**TO DO**
Once the line holding "[0:02.00-0:02.05]" is found in the entries below, restate it and each line after it word for word, with no pictures.

Collected data:
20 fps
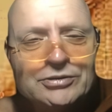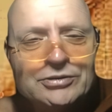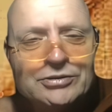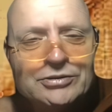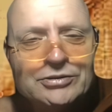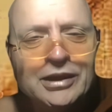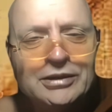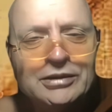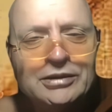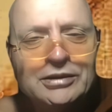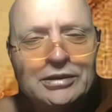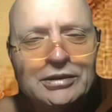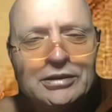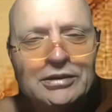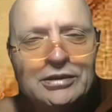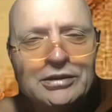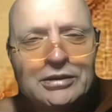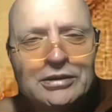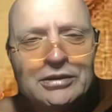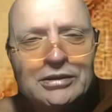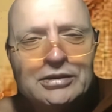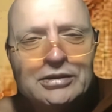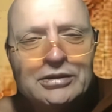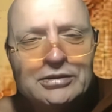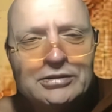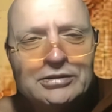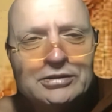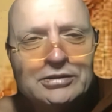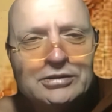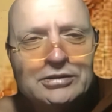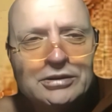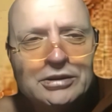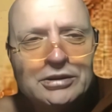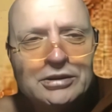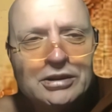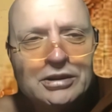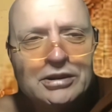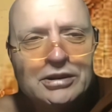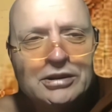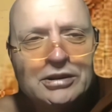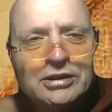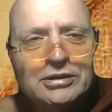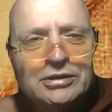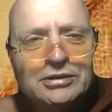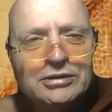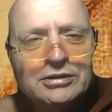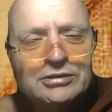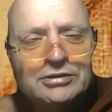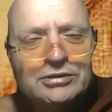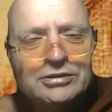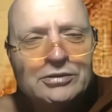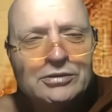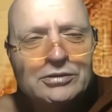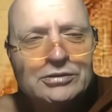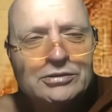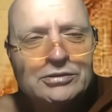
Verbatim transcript: to student and, and both monastic and lay.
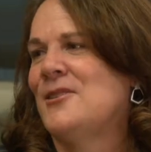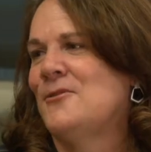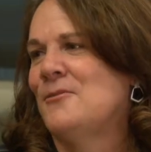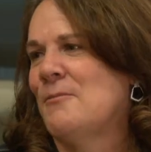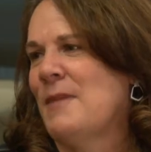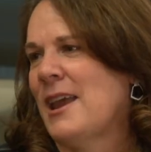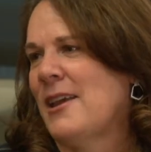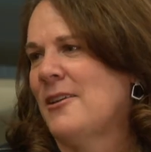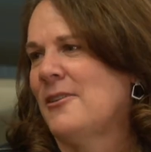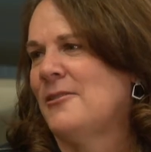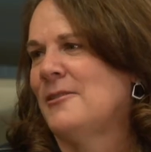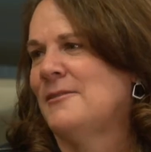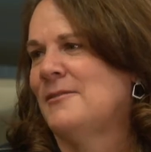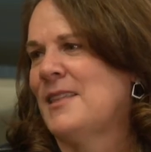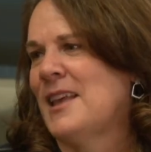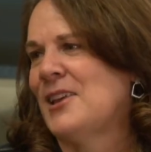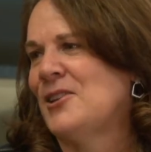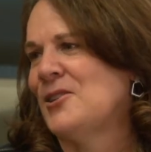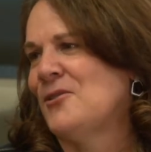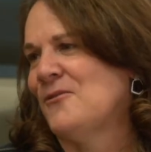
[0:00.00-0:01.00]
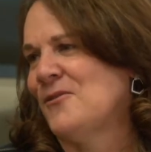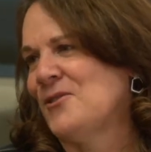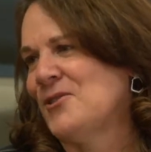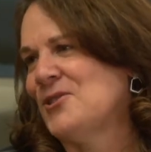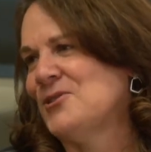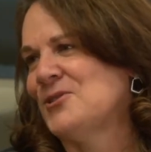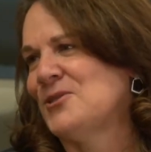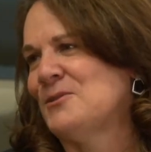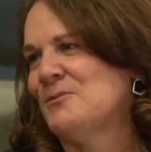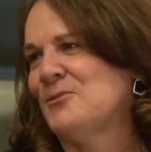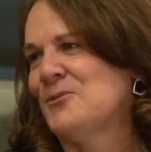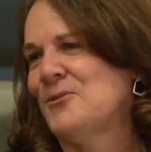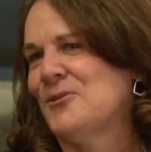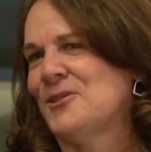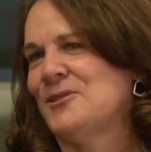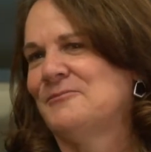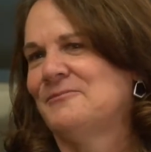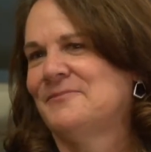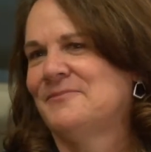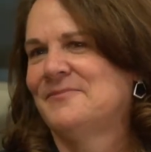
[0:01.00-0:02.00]
you, Mayor. Thank you for your
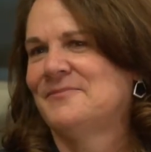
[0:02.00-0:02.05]
support.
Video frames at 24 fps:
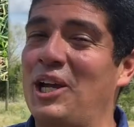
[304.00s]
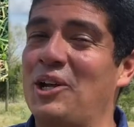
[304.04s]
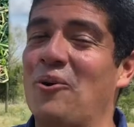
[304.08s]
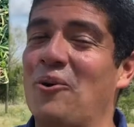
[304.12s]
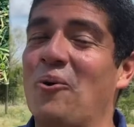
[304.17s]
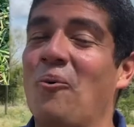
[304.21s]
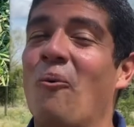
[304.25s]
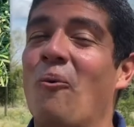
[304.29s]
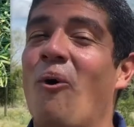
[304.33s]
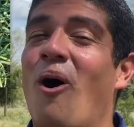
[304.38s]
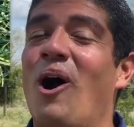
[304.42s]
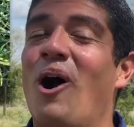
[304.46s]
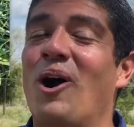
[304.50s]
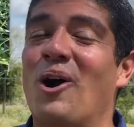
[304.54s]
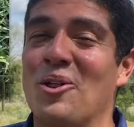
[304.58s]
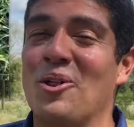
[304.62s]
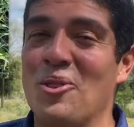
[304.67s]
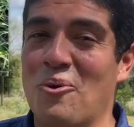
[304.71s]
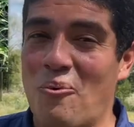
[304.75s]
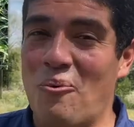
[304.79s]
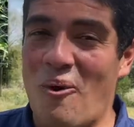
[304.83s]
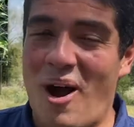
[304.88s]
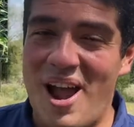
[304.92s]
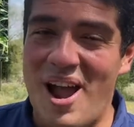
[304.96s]
walk on the
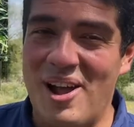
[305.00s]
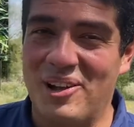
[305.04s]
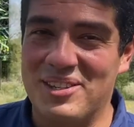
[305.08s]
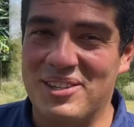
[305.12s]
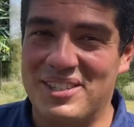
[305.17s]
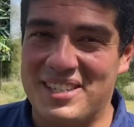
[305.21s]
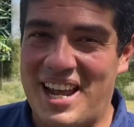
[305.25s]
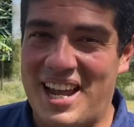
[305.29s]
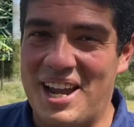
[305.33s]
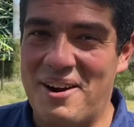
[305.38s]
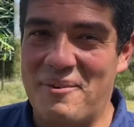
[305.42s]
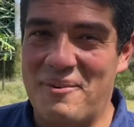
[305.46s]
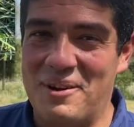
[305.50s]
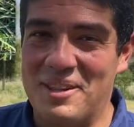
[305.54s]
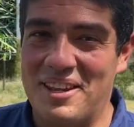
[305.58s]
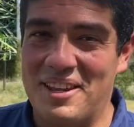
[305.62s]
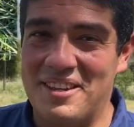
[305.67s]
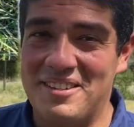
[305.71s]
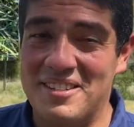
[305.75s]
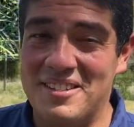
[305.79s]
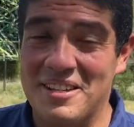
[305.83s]
wild side with us.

**RESULT FOR THIS EXERCISE**
[0:02.00-0:02.05]
support.
Video frames at 24 fps:
[304.00s]
[304.04s]
[304.08s]
[304.12s]
[304.17s]
[304.21s]
[304.25s]
[304.29s]
[304.33s]
[304.38s]
[304.42s]
[304.46s]
[304.50s]
[304.54s]
[304.58s]
[304.62s]
[304.67s]
[304.71s]
[304.75s]
[304.79s]
[304.83s]
[304.88s]
[304.92s]
[304.96s]
walk on the
[305.00s]
[305.04s]
[305.08s]
[305.12s]
[305.17s]
[305.21s]
[305.25s]
[305.29s]
[305.33s]
[305.38s]
[305.42s]
[305.46s]
[305.50s]
[305.54s]
[305.58s]
[305.62s]
[305.67s]
[305.71s]
[305.75s]
[305.79s]
[305.83s]
wild side with us.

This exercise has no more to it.